The council's professional conduct committee found Dr Jarnail Singh guilty of serious professional misconduct for encouraging the trade in human organs. Dr Singh was exposed by two undercover reporters posing as patients who said they were seeking a kidney for the father of one of them. The council was told that Dr Singh had agreed in principle to help them and had quoted a cost of £3,000 for the organ. But when offered £5,000 to help to arrange the operation, he refused the money.
It was alleged that he had helped other people in the same position including one of his own patients, Darshan Singh. Mr Singh travelled to India for surgery but died after contracting an infection.
The council's professional conduct committee described Dr Singh's behaviour as "unprofessional and irresponsible" but decided he had not participated in the illegal trade or agreed to act as a facilitator for the transaction.
Professor Robert Dickson, the chairman of the committee, told him: "Your behaviour as described demonstrated encouragement in the trade in human organs from live donors. We find this to be a serious incident of misconduct."
Kidney specialists acknowledge that they are powerless to stop the growing trade in organs, which is driven by the global shortage of donors. In the UK 7,000 people are awaiting kidney transplants but there were only 3,000 operations last year.

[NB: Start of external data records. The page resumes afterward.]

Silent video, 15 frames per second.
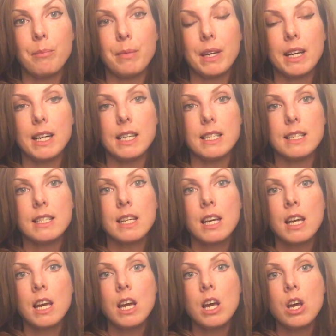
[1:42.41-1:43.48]
Because
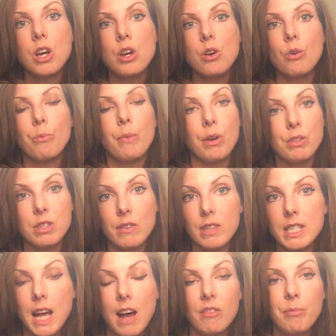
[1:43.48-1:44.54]
most of
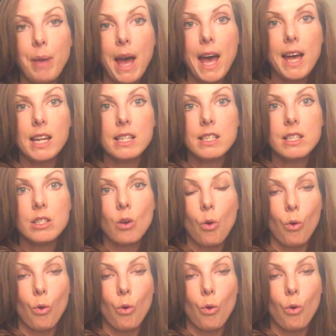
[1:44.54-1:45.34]
us have pets,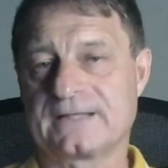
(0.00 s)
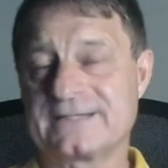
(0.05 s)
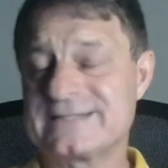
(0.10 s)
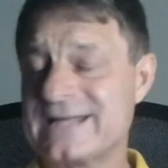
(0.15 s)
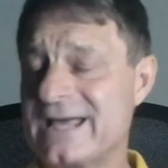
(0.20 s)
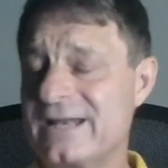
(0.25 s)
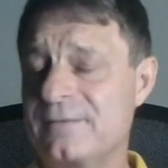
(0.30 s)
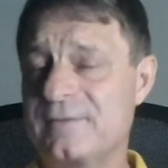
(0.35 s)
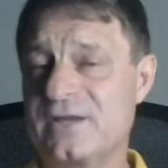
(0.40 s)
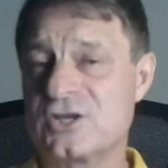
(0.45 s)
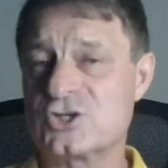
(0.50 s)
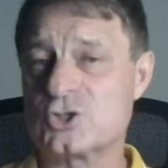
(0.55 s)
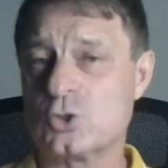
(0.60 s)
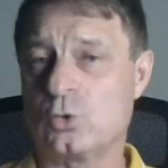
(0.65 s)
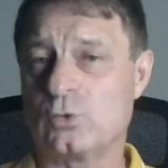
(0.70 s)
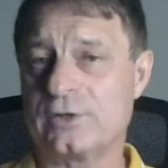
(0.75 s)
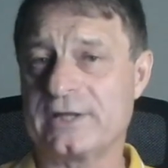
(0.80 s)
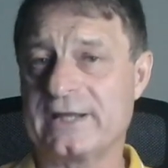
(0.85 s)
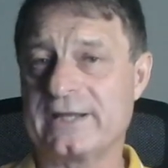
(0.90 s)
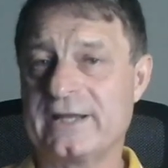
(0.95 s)
Telomere
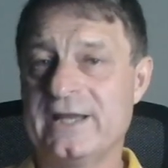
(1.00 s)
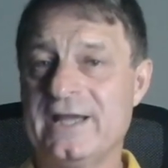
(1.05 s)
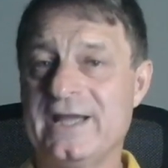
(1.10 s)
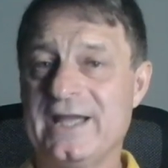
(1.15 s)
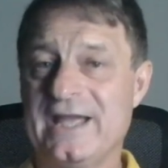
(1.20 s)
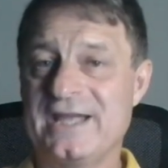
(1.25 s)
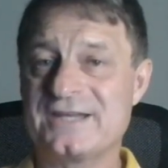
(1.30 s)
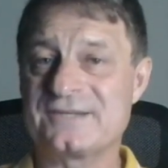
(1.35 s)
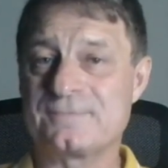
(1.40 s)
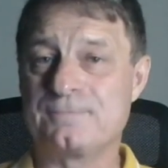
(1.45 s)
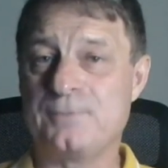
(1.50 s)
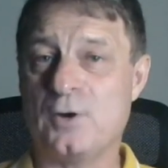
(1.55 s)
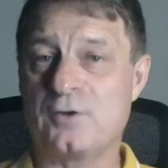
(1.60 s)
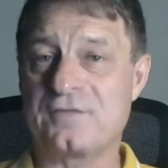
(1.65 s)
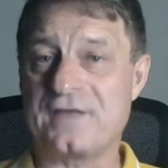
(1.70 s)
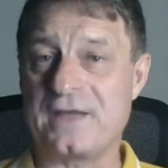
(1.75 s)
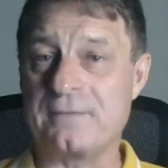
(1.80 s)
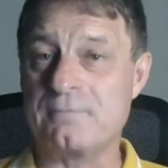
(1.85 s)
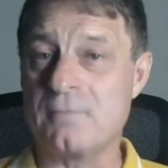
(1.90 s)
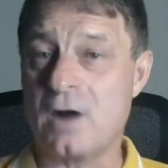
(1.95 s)
shortening is
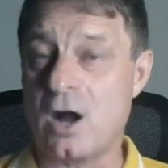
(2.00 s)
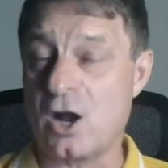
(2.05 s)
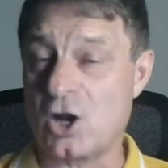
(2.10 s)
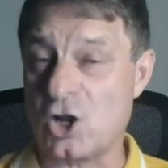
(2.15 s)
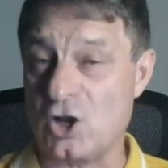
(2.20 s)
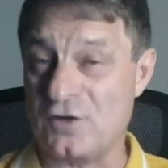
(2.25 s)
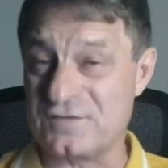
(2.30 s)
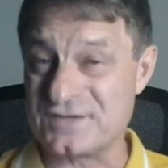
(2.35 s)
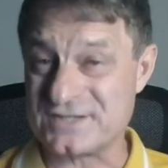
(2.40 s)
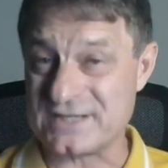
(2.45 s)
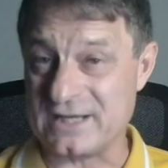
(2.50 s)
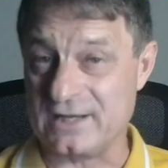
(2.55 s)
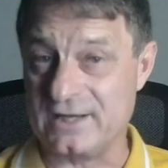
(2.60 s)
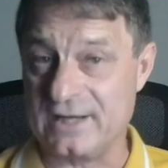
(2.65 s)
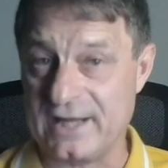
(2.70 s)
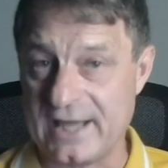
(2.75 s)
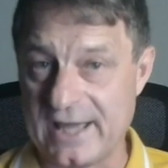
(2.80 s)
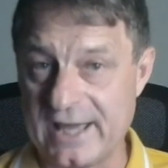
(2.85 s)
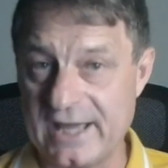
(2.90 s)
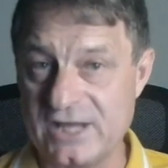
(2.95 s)
both a marker of
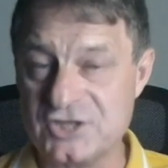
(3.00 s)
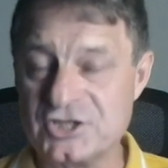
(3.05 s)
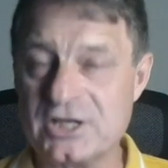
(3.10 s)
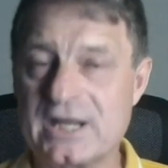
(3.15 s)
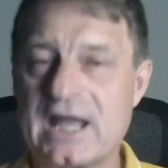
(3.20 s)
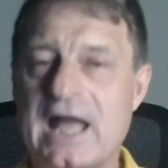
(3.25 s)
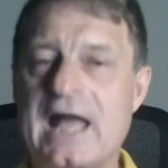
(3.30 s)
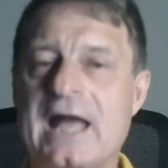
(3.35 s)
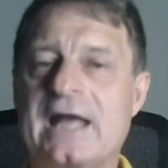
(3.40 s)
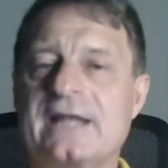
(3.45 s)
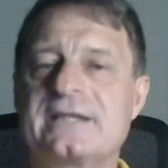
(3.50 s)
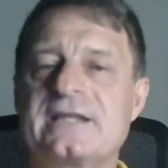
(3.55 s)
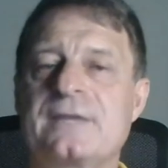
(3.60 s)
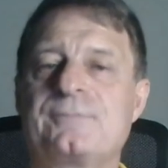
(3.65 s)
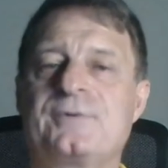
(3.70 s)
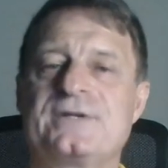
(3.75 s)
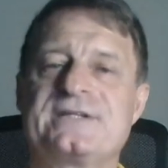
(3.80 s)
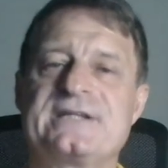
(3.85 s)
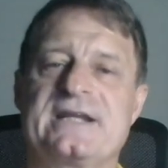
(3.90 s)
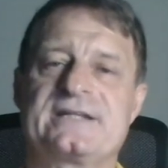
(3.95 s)
cellular aging and a
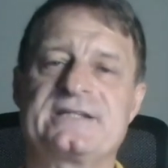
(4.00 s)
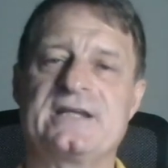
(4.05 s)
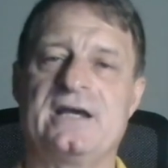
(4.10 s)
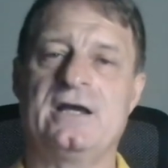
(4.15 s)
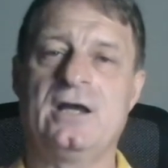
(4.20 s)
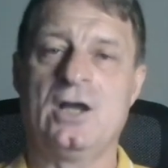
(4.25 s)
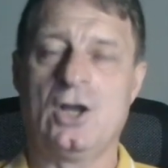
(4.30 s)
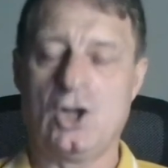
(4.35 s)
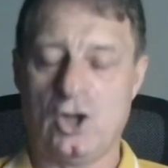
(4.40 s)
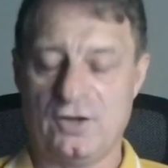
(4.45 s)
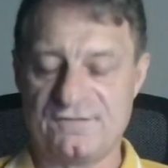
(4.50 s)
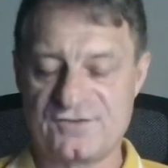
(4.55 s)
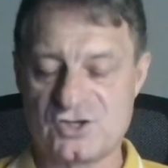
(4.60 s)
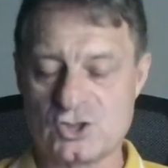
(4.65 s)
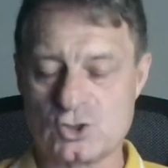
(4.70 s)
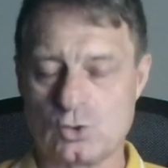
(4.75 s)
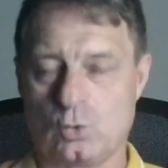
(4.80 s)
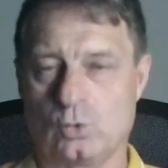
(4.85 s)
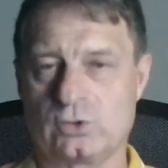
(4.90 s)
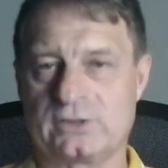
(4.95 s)
predictor of
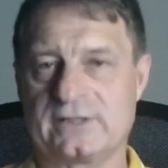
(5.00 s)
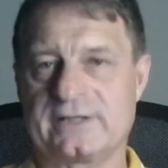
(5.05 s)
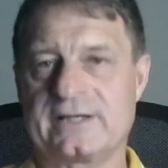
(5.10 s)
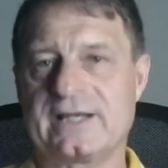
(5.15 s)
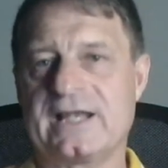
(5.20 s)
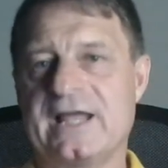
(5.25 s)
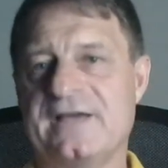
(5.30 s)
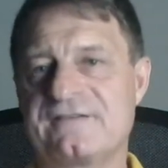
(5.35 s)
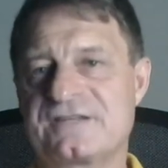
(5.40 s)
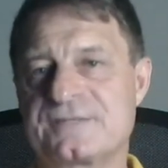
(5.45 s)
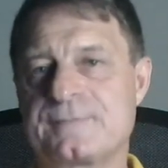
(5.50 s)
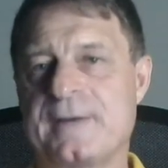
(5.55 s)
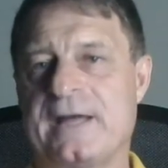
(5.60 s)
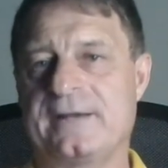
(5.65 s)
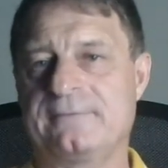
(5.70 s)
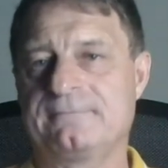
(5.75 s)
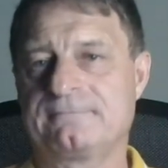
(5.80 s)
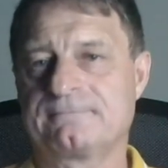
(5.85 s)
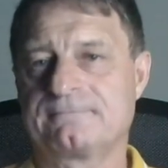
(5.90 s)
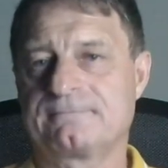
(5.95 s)
shortened
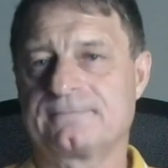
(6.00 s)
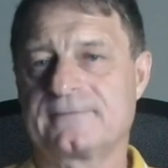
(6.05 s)
lifespan.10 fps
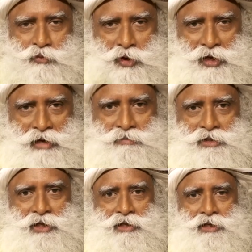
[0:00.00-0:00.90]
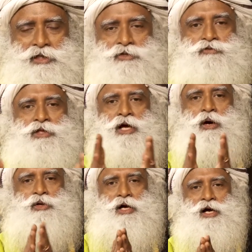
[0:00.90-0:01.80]
What I'm saying is,
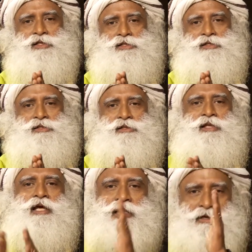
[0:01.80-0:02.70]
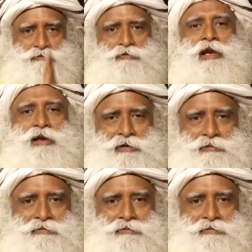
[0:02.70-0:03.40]
without us, they live well.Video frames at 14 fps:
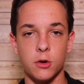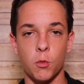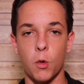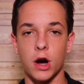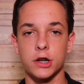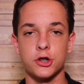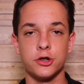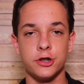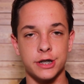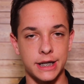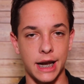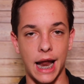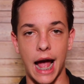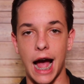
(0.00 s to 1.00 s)
to watch
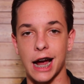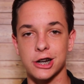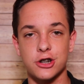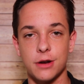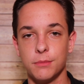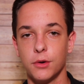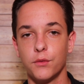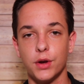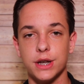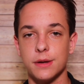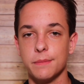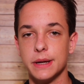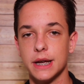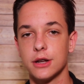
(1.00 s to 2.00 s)
just an action movie
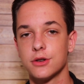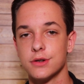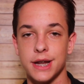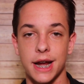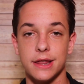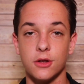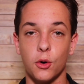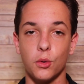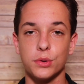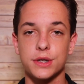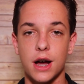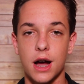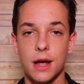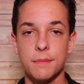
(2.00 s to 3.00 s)
to be entertained the whole
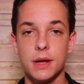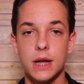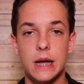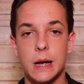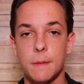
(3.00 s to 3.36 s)
time,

There is no support in medical circles for legalising the organ trade as it stands. But some specialists have proposed that the state should buy organs from willing donors, which would then be pooled and offered to patients in order of need. This would protect vulnerable patients and donors from the risks involved in a direct commercial transaction, and boost the supply of organs.
Last month, a survey at Queen Elizabeth Hospital in Birmingham showed at least 29 NHS patients had travelled overseas for kidney transplants, against medical advice. In more than half the cases the kidney failed, and one third of the patients died.